Perhaps then, Dartmouth’s restrictions are designed solely to protect the health of older members of the Dartmouth community — faculty and staff. Even with this possible justification, which is not the school’s official reasoning, Dartmoth’s restrictions remain unduly draconian. Per the schools own records, 96.4% of faculty and staff are vaccinated. Breakthrough hospitalizations and deaths remain exceedingly improbable in the era of omicron, Makary continues: “the risk of a fully vaccinated adult ending up in the hospital for COVID-19 was 1 in 26,000 for the week ending in November 27. Who was that one person? Not a college student.” For reference, this most recent data is from before the omicron spike which, as a reminder, is far less likely to enter the lungs than its delta predecessor.
And for those unfortunate breakthrough cases, only certain demographics disproportionately face the worst outcomes. According to the state of North Dakota’s very thorough COVID-19 dashboard, the average age of those dying of COVID-19 while vaccinated is over 80 years old in that state. In my mind, Dartmouth should thus be in the business of accommodating the small handful of those at high risk — maybe providing hyper-effective N65 masks or offering optional paid leave.

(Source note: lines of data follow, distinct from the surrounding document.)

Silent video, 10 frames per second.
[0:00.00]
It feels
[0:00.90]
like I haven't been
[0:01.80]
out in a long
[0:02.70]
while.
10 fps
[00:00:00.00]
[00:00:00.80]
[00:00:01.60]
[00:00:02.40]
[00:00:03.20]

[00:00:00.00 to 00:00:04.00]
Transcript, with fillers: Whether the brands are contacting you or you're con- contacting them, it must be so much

Sadly, even the most egregiously unscientific policies are entrenched at Dartmouth. For example, during intensive physical exercise, the World Health Organization contends that masks should not be worn. The WHO bases this guidance on recent scientific studies and concludes: “Even when you’re in an area of COVID-19 transmission, masks should not be worn during vigorous physical activity because of the risk of reducing your breathing capacity.” In our small and isolated rural community of predominantly twenty-somethings, the risks of COVID-19 are far less pronounced than to the WHO’s target audience — the entire global population.
Sadly, it remains unclear how a student might effectively challenge Dartmouth’s disregard of medical research. When I emailed College President Phil Hanlon about Dartmouth’s violation of the WHO’s guidance, he referred me to athletics director Peter Roby. And when I emailed Roby about Dartmouth’s violation of the WHO’s guidance, he did not respond. Unable to sway the policymakers, I attempted to persuade the enforcers. To my chagrin, each gym attendant thus far has only pointed me back to Roby.

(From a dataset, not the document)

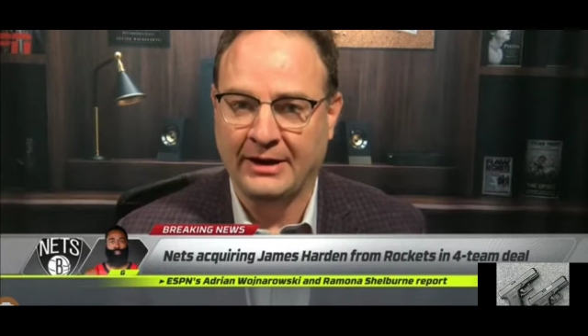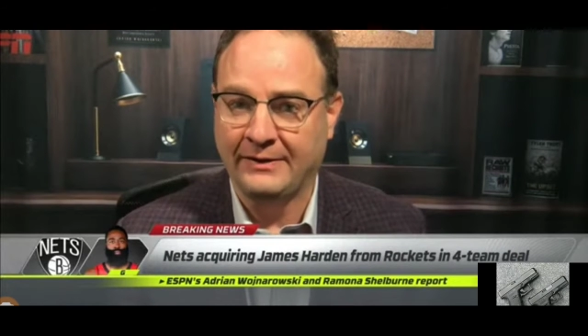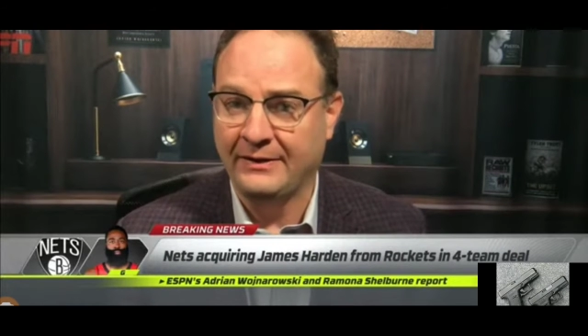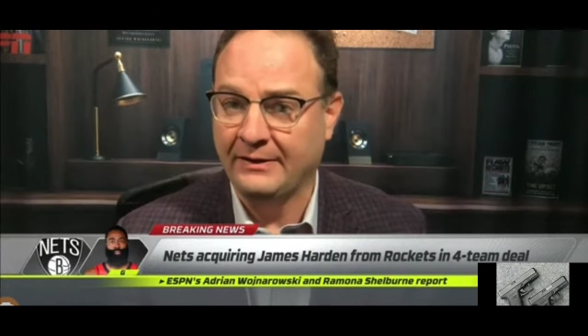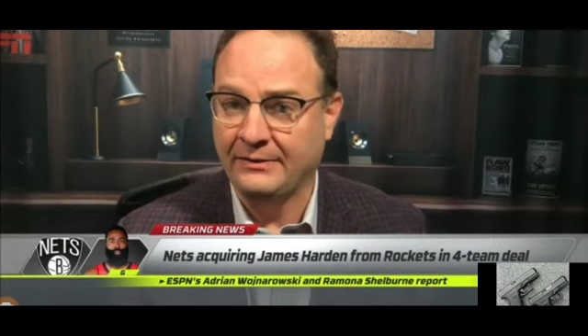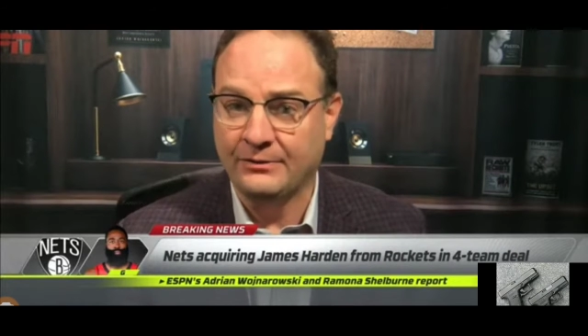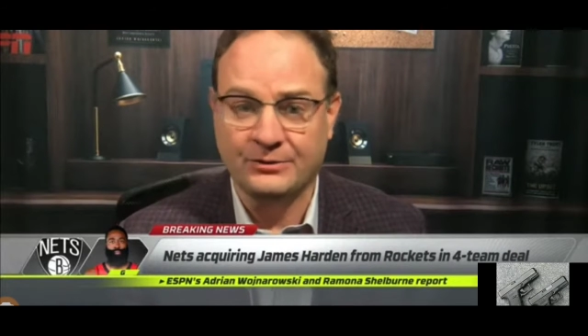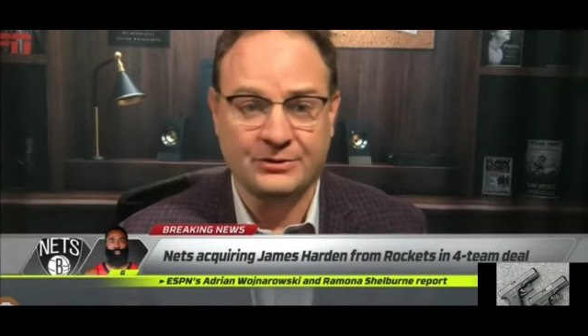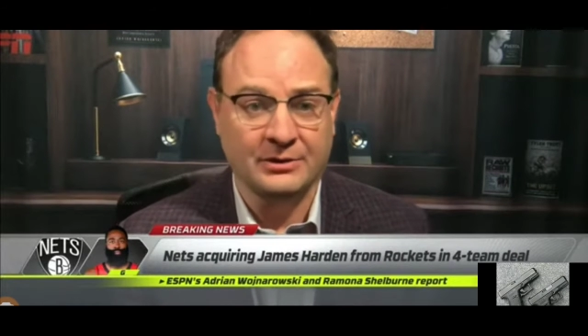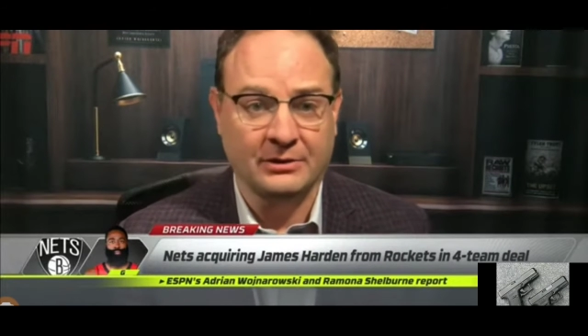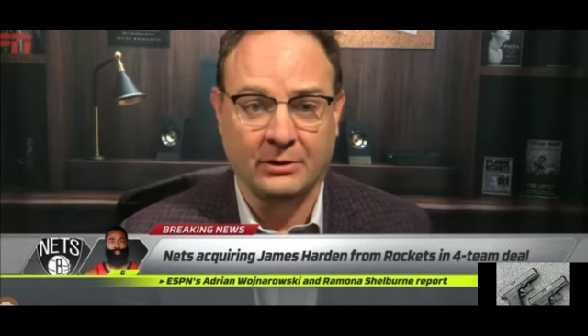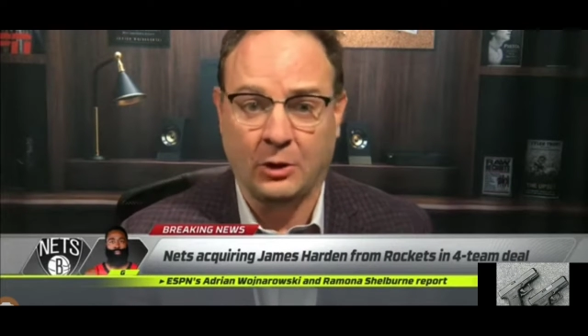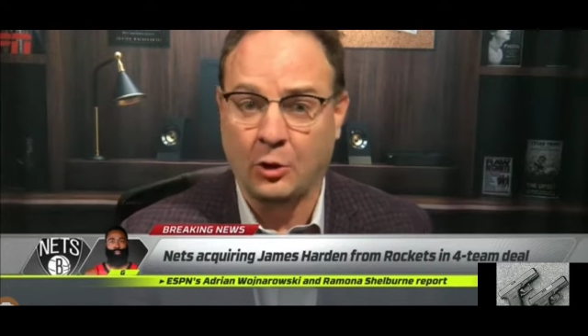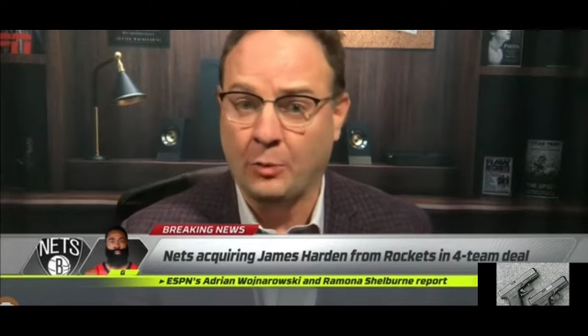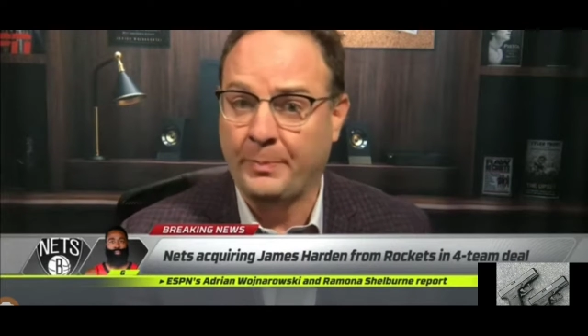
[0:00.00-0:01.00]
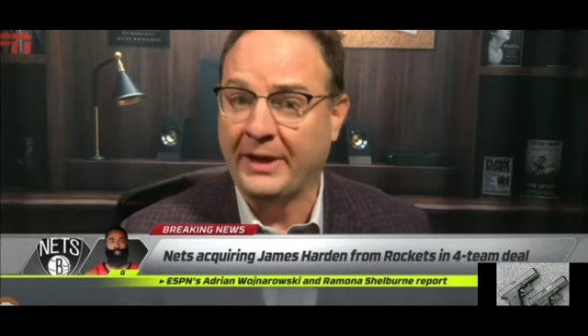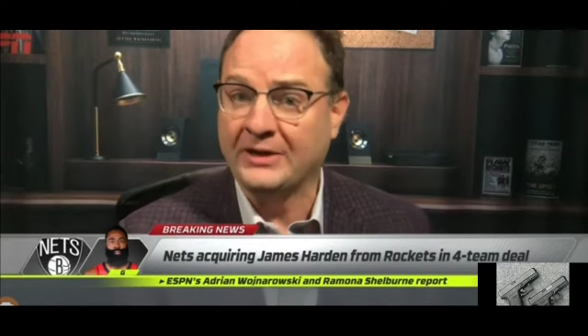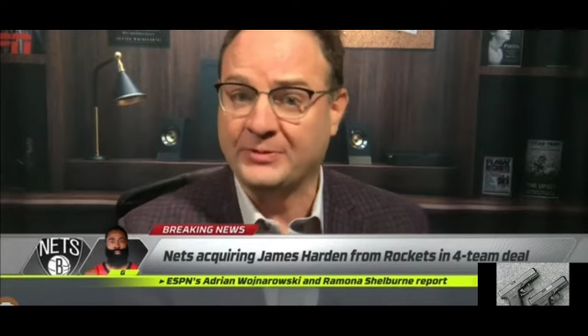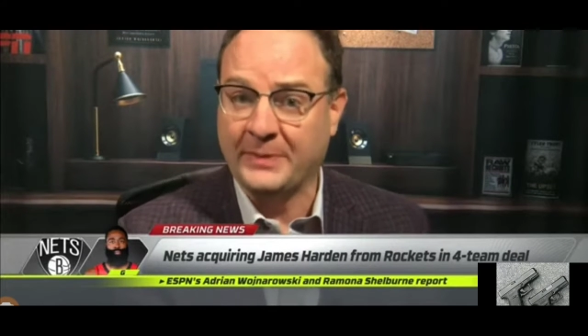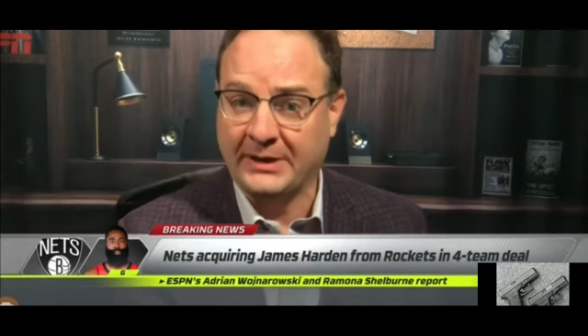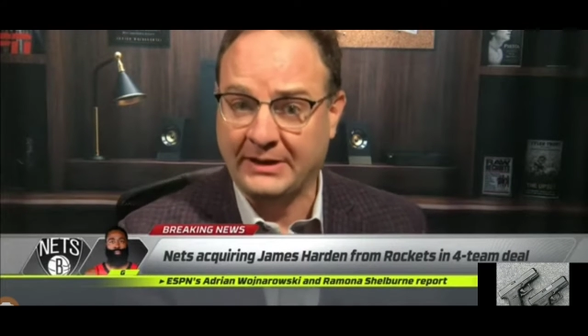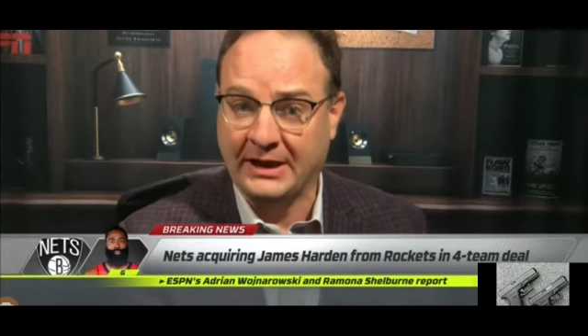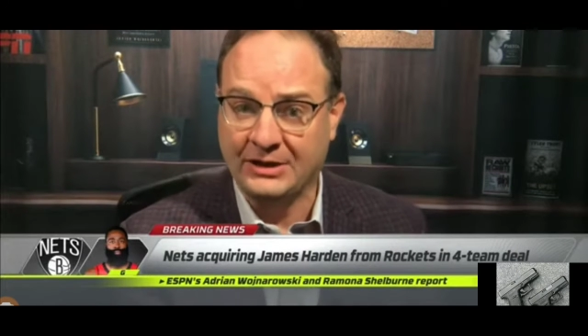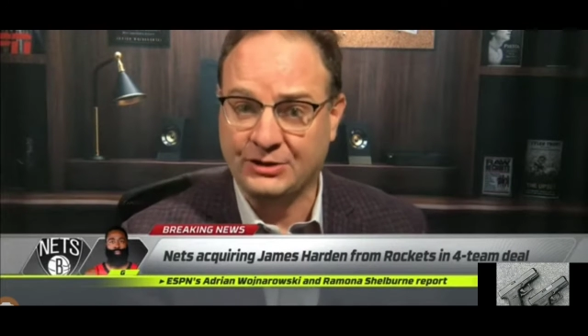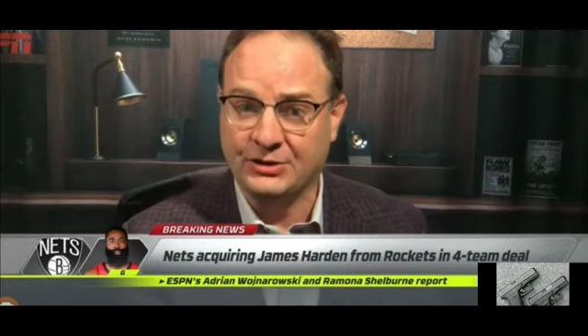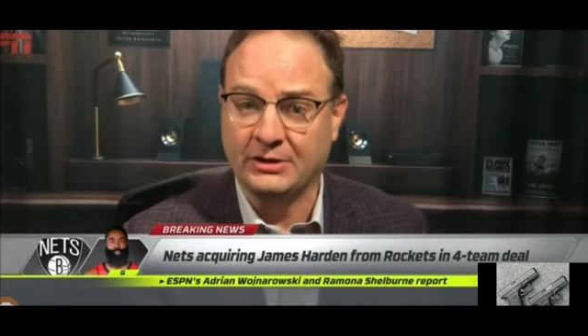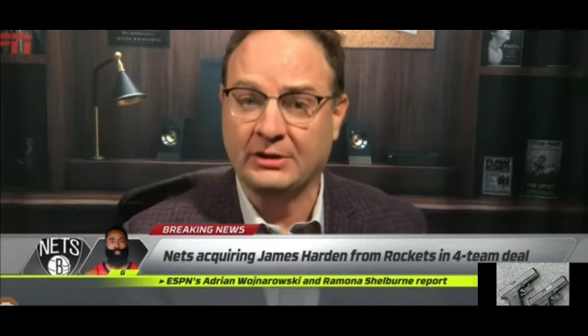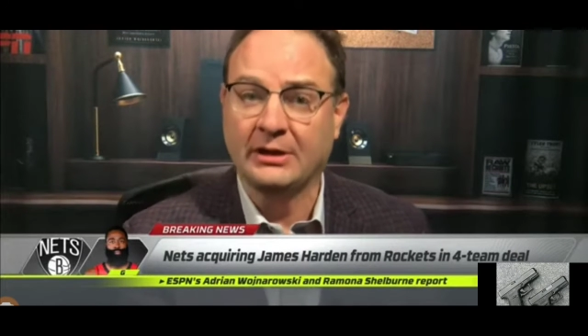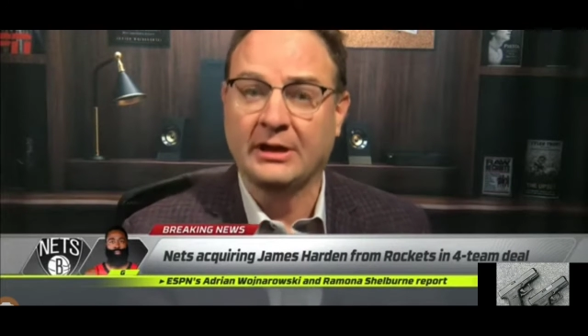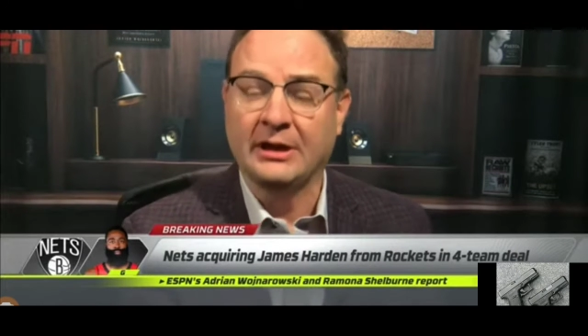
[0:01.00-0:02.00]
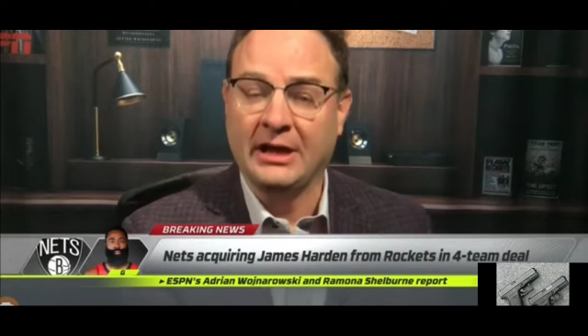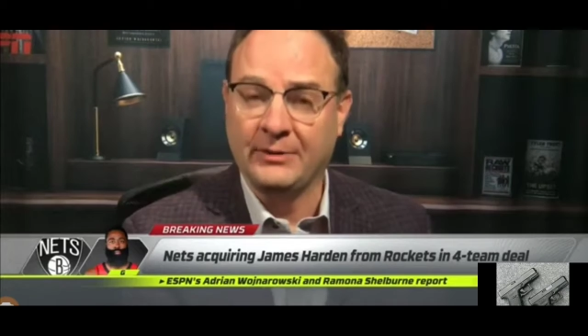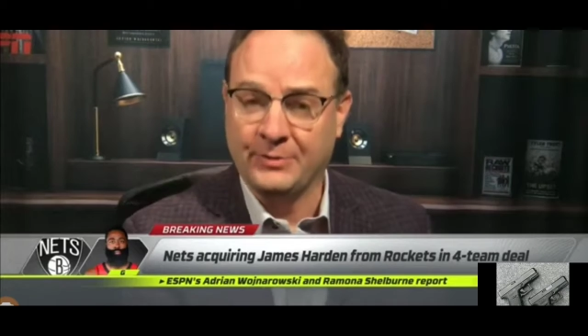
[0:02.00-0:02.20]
and I think there's still hope, expectation,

So, Roby, and maybe even Hanlon, if you happen to read this, I hope you might consider the WHO’s guidance in addition to the other research-based policies of countless state and municipal governments. In light of laws and guidances designed for millions or billions of people, I am perplexed that Dartmouth’s isolated community of overwhelmingly young people faces such draconian restrictions.
I am open, of course, to the possibility that I grossly misunderstand legitimate reasons for Dartmouth’s continued COVID-19 policies. But it appears to me that Dartmouth is lucky to have many structural advantages rendering it uniquely capable of fending off COVID-19. Why then do we face uniquely harsh restrictions?